My mother explained what happens to me when I have a seizure using the descriptions I have picked up over time. The deja vu, the day dream feeling, seeing what is going on but not comprehending it, recalling old feelings, dreams, and scents. These were not all occurring when it came to this high school girl, but enough to sense a similarity.

I recommended that she should see my neurologist at NYU. She got an appointment where she was asked to come in for a video EEG to get direct answers immediately.

Answer: Epilepsy.

We were sent a very positive and grateful message thanking us for sharing our information, our thoughts, and suggestions. I consider it a success. Pay it forward.

Today, My Birthday, 2/23/15

I had a fantastic weekend. For my birthday my boyfriend took me to the museum of natural history and then I got to dress up for a nice dinner and show. If you haven't seen Avenue Q and you are over 18 with an open sense of humor and can handle some inappropriate jokes, I definitely recommend it. It was a nice little escape from the regular day to day living.

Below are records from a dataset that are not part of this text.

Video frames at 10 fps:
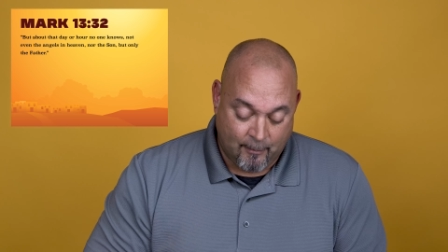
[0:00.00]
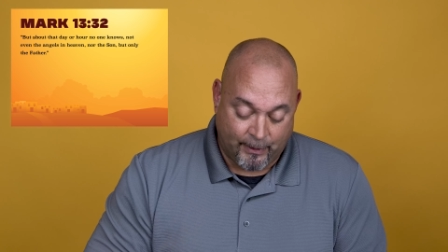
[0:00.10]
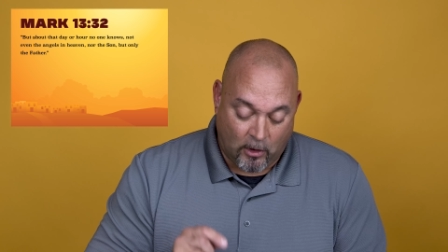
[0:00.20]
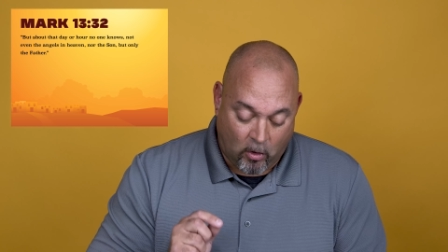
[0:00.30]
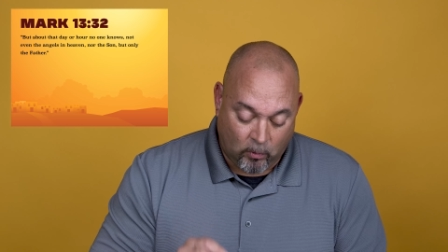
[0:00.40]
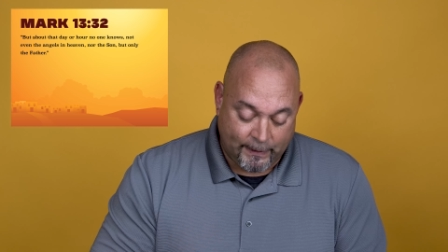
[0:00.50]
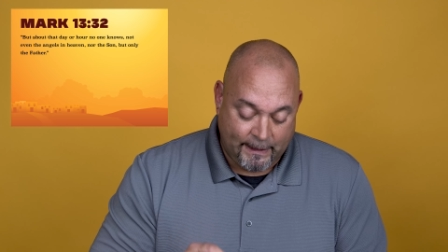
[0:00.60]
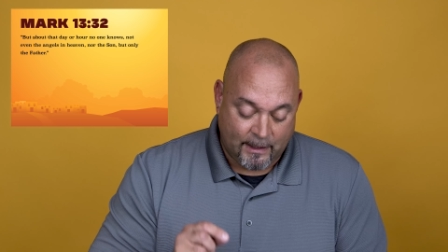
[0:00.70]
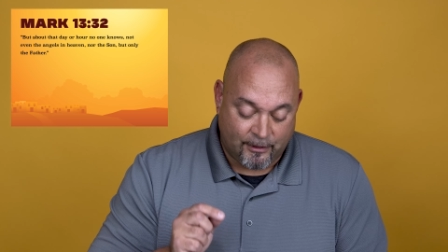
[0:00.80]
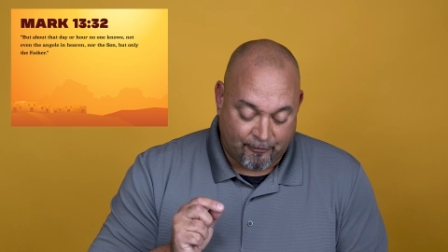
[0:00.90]
but
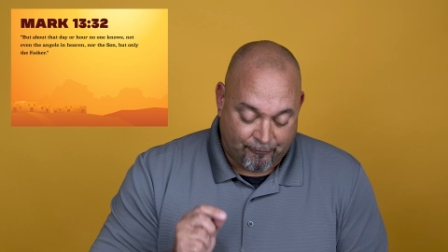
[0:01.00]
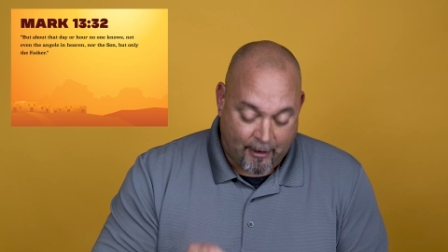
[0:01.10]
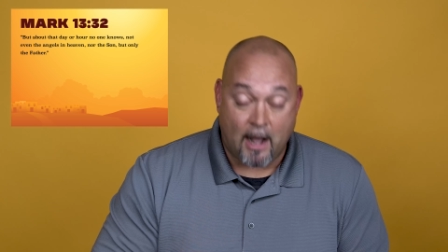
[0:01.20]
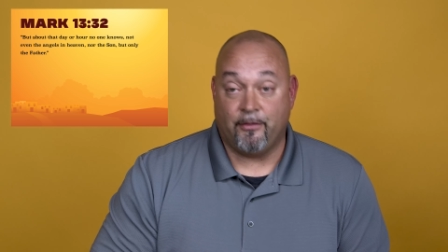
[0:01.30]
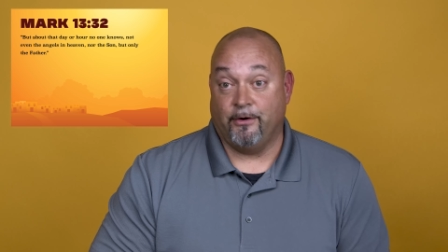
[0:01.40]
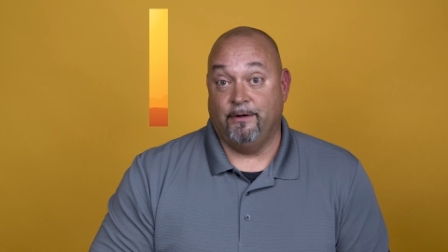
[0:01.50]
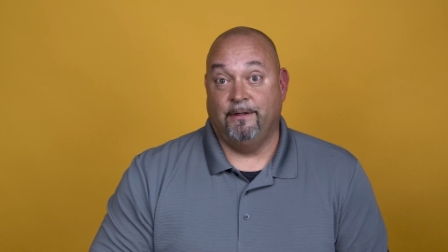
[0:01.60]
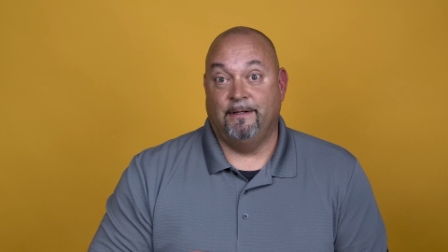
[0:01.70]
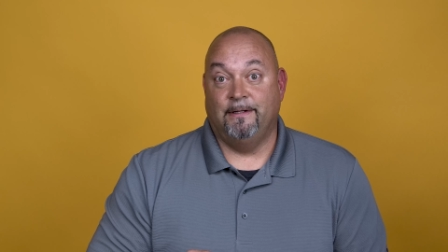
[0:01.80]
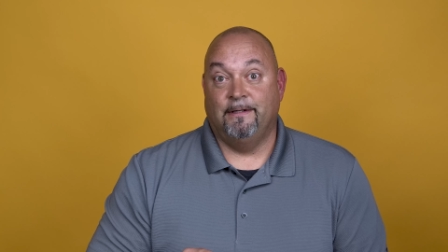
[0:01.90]
only the Father.
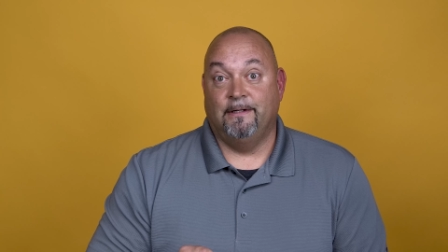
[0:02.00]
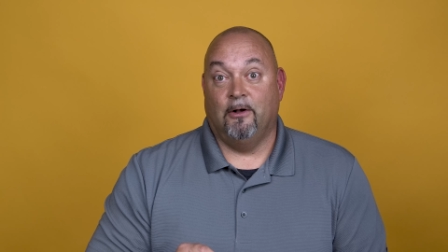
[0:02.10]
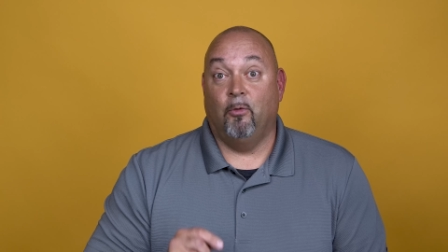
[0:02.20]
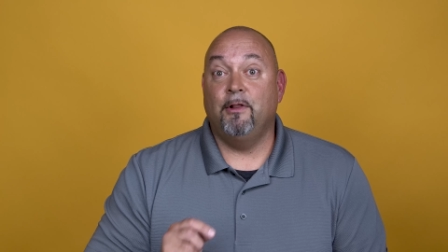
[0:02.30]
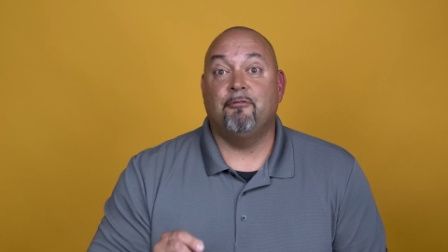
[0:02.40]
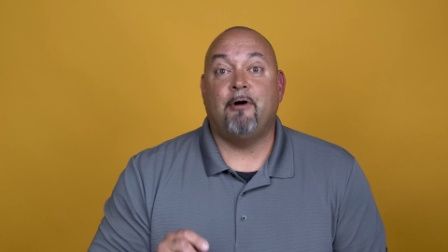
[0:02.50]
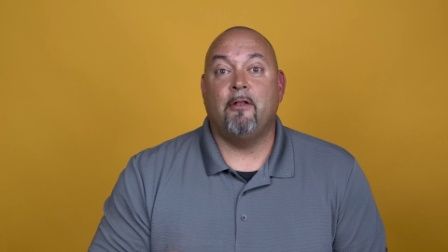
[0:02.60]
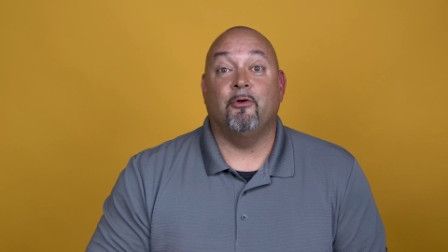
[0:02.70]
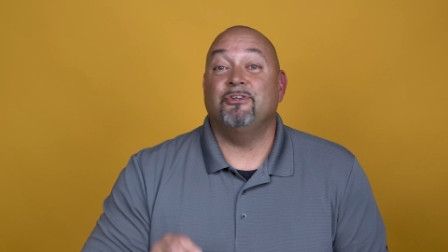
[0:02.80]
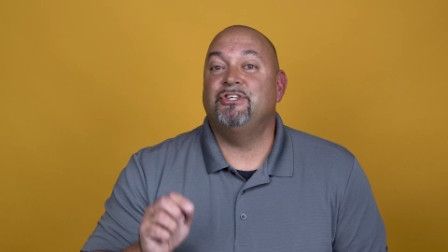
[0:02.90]
Only the
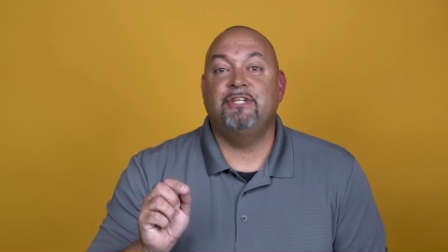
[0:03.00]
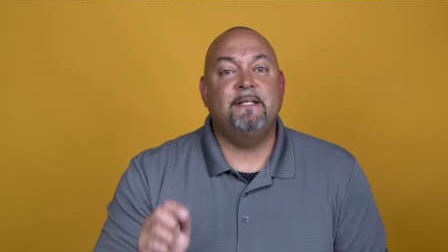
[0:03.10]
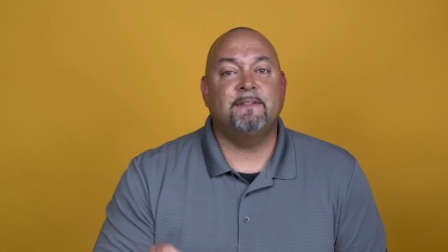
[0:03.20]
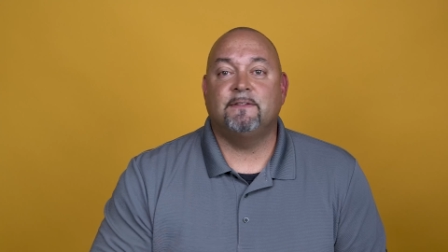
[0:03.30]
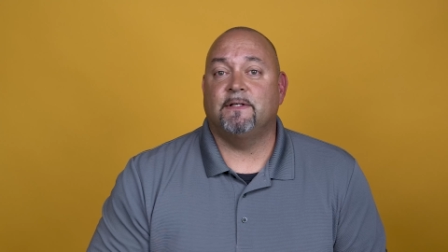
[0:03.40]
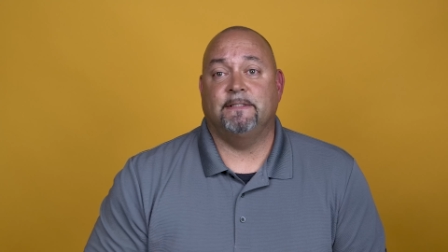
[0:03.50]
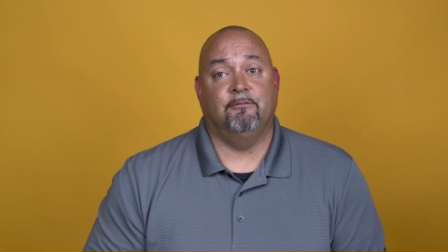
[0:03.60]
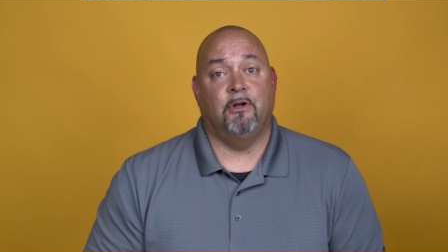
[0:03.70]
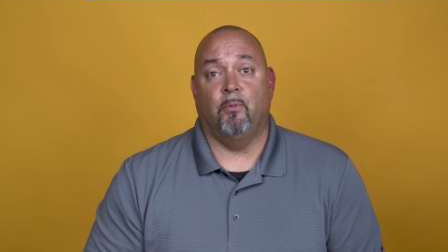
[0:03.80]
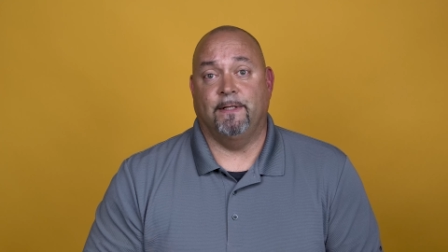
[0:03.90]
Father knows. Jesus doesn't
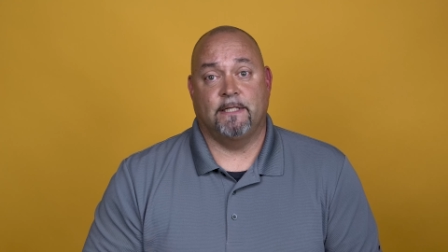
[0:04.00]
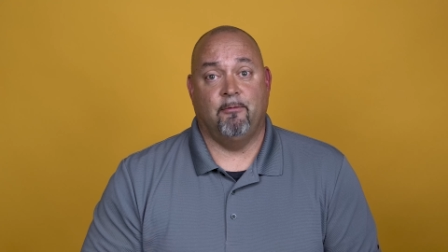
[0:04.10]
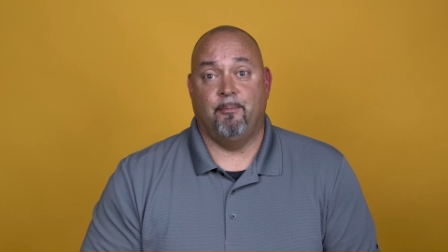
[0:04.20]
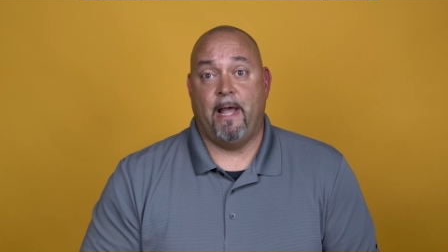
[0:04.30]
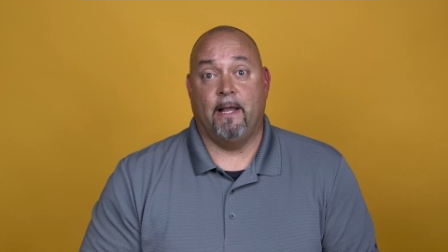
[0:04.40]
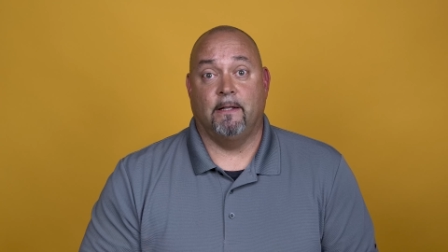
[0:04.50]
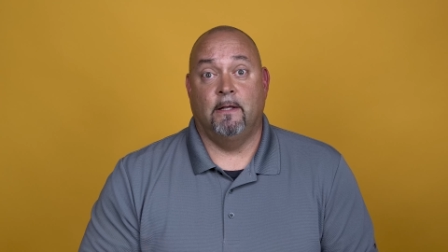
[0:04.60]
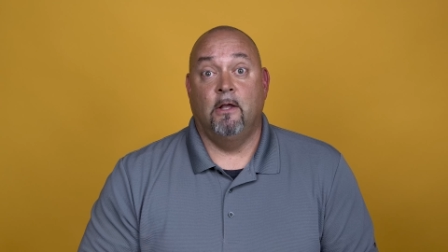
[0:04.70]
even know when he's coming back.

I also got a great gift from my parents. Despite the new watch and beautiful bracelet, what I appreciated most was them giving me a children's book that was a great analogy of where I am at in life. It was a way to show their support and share that they are proud of what I've gone through and support me with my many decisions to come. 

I stopped in the Epilepsy Center for what I thought would be a brief time for a few photos; boy was I wrong. I was thrilled to see my surgeon. I hadn't seen him since my post surgery check up. He never ceases (or seizes in this case?! :)) to amaze me. He asked how I've been doing, and I explained my decision of really focusing on my health now rather than laying off of it and coming back in a year or two. It was comforting to know I had his support along with others.

Who knew I was also going to see the nurse, my neurologist and my RNS neurologist. I just wanted to ask for a team meeting while everyone was there! 

I got hit by a proud moment when leaving. My surgeon told me that though he's not my doctor anymore, I can still contact him if I need help or have a question. I replied, "you will always be my doctor. You are the one who started me off on a new foot and are just as much a part of the team as the others. I can't thank you enough for all you've done."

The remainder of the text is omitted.